Work to complete – Entries below include pictures. Output exactly the lines from the one with "Silent video, 20 frames per second." down to the one with "Lip reading: So, and then that's good to go.", both ends included, and leave the pictures out.

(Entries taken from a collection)
● ● ● ● ● ● ●

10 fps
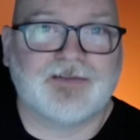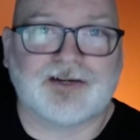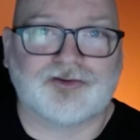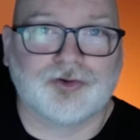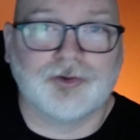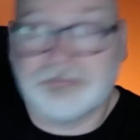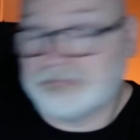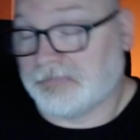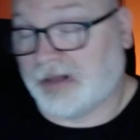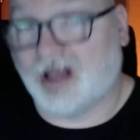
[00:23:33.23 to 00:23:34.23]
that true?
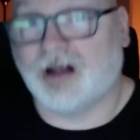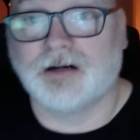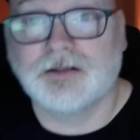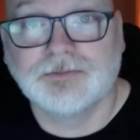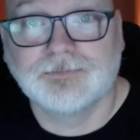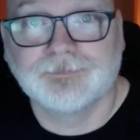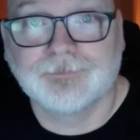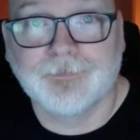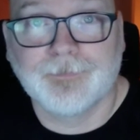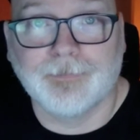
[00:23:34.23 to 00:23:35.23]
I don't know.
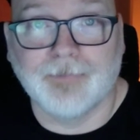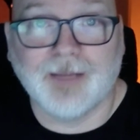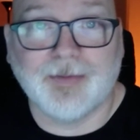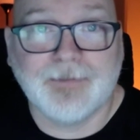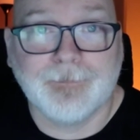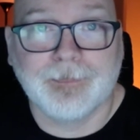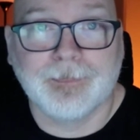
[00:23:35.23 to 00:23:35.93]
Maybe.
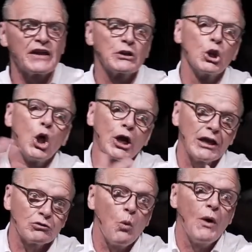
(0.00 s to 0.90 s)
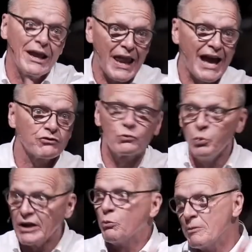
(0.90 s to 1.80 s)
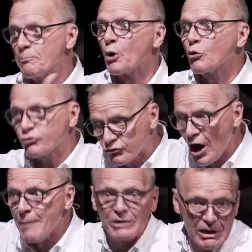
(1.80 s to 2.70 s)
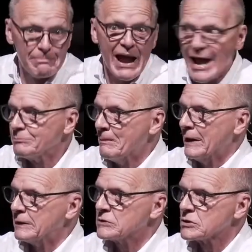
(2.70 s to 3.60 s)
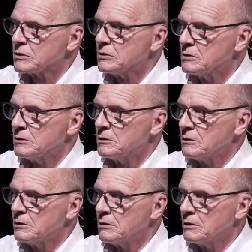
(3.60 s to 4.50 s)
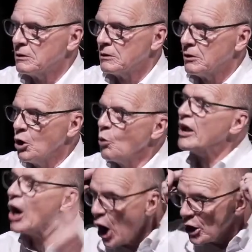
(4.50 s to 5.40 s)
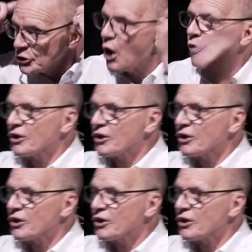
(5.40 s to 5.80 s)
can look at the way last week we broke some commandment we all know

● ● ● ● ● ● ●

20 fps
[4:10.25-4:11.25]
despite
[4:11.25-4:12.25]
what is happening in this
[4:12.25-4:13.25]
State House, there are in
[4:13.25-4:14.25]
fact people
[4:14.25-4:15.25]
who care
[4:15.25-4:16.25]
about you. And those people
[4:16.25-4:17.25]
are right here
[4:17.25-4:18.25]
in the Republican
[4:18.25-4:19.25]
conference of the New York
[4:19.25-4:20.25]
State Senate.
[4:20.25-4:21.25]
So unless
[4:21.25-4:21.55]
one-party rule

● ● ● ● ● ● ●

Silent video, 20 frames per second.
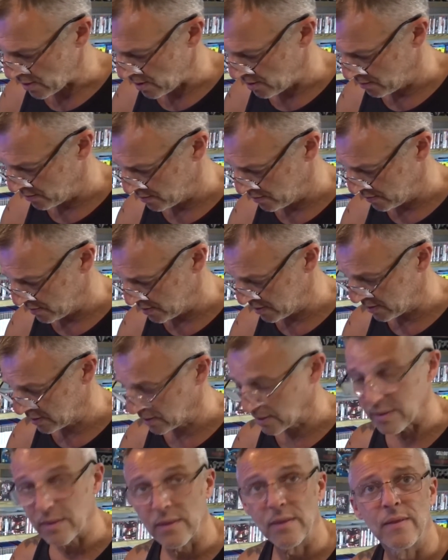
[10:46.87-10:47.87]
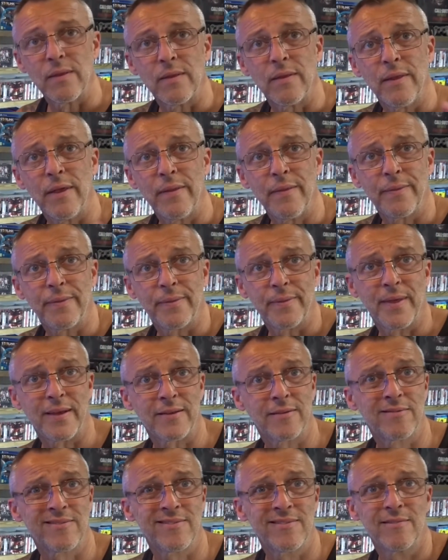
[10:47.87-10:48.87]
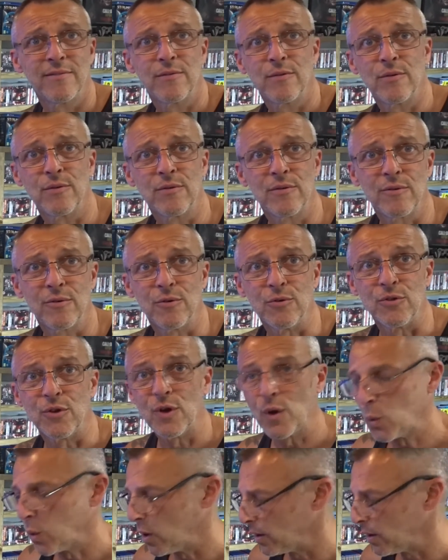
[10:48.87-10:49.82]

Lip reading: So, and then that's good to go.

● ● ● ● ● ● ●

Exercise result –
Silent video, 20 frames per second.
[10:46.87-10:47.87]
[10:47.87-10:48.87]
[10:48.87-10:49.82]

Lip reading: So, and then that's good to go.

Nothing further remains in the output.